What you need to do:
Nothing in the entries may change when you repeat them, and no images may appear.

Material provided:
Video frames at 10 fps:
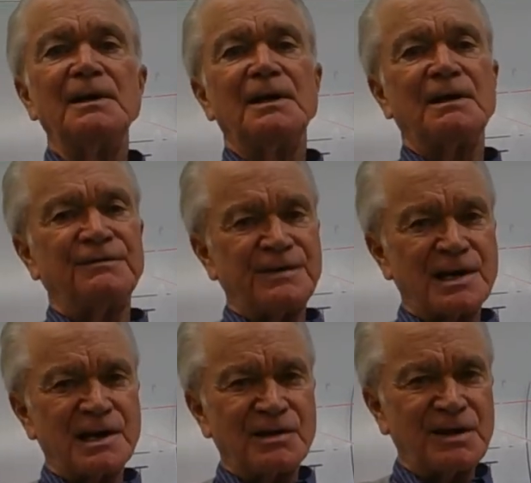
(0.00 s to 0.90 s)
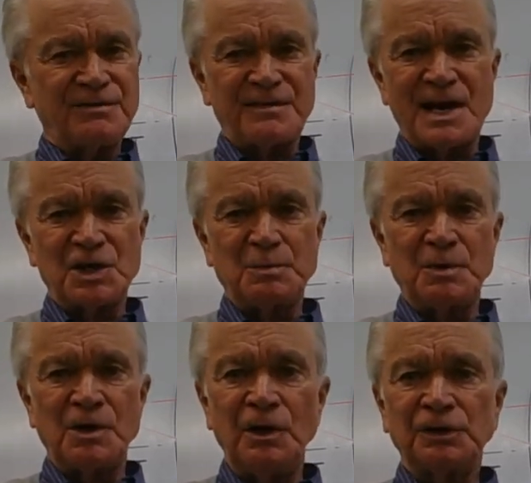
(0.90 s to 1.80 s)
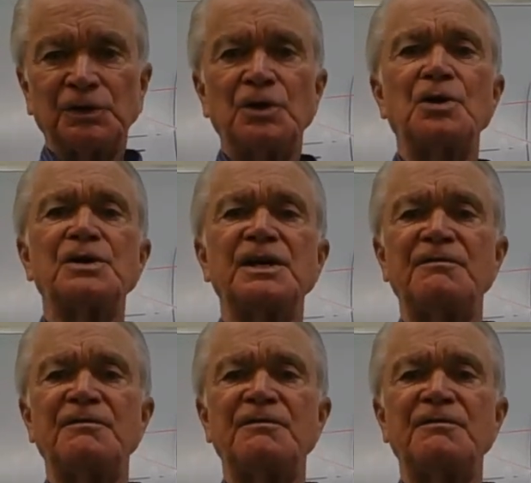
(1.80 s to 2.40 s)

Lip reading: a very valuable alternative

Result of this task:
Video frames at 10 fps:
(0.00 s to 0.90 s)
(0.90 s to 1.80 s)
(1.80 s to 2.40 s)

Lip reading: a very valuable alternative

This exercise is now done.